January 15, 2019
Commercial Observer: Regal Replacing South Korea-Based CJ CGV at Tangram Development in Flushing

A year and three months after announcing that South Korea-Based CJ CGV would be the theater operator at Tangram, the developers of the 1.2-million-square-foot mixed-use project under construction in Flushing, Queens, have replaced CJ CGV with Regal.

SEE ALSO: F&T’s Helen Lee Is Taking on One of Flushing’s Best Retail Prizes

According to a source with knowledge of the situation, “F&T [Group] and SCG [America] felt Regal was a better fit for the project and pulled out of the deal with CJ CGV. Tangram is a major project that’s elevating the lifestyle in Flushing so it made sense that they wanted to go with a globally recognized brand like Regal, especially with the 4DX experience.”

Regal has leased the 34,000-square-foot space from the developers, SCG Americaand F&T Group, and will run a multiplex with seven cinemas and the first 4DX experience—like a theme-park ride—in the borough. The asking rent for the space was $65 per square foot, per a Tangram spokeswoman. The New York Post first reported the news about the operator change.
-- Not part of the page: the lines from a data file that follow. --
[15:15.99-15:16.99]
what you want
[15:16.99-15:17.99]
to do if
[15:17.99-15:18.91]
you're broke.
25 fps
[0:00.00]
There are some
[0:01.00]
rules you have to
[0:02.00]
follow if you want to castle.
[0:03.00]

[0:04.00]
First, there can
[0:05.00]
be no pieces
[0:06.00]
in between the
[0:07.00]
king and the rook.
Richard Siu, the chief investment officer of F&T Group, said in a prepared statement: “Regal is the ideal brand to bring a fully immersive cinema experience that will be an entertainment destination for all of Queens. This is not only a win for Tangram but for all of Flushing and definitely speaks to the caliber of lifestyle we are creating with this transformative project.”

Jeff Pandolfo of SCG Retail represented the project in the deal. He wasn’t immediately reachable. Robert Greenstone of Greenstone Realty represented Regal.
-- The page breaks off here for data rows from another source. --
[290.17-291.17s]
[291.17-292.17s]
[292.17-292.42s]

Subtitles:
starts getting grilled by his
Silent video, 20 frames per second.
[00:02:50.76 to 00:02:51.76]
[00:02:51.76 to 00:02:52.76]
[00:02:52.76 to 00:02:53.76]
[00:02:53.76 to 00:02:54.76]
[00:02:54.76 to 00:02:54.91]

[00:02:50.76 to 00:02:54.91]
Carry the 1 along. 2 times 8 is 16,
“We’ve been looking at Flushing for a while,” Greenstone said. “The space was fairly built out to accommodate a movie theater. There is a population there that is being overlooked that is very dense and is very sophisticated.”

And while there is a lot of competition out there, movie theaters are not going away.

“Movie theaters had long been predicted to fail because of streaming video,” Greenstone said. “Before that it was Blockbuster. And the thing is, how does a movie theater reinvent itself? It is the de facto central point for the community.”

The Tangram theater in Flushing will be different than old incarnations of Regal, the broker promised, “including better visual and sensory experiences through technology and certain contracts exclusive to [Regal].”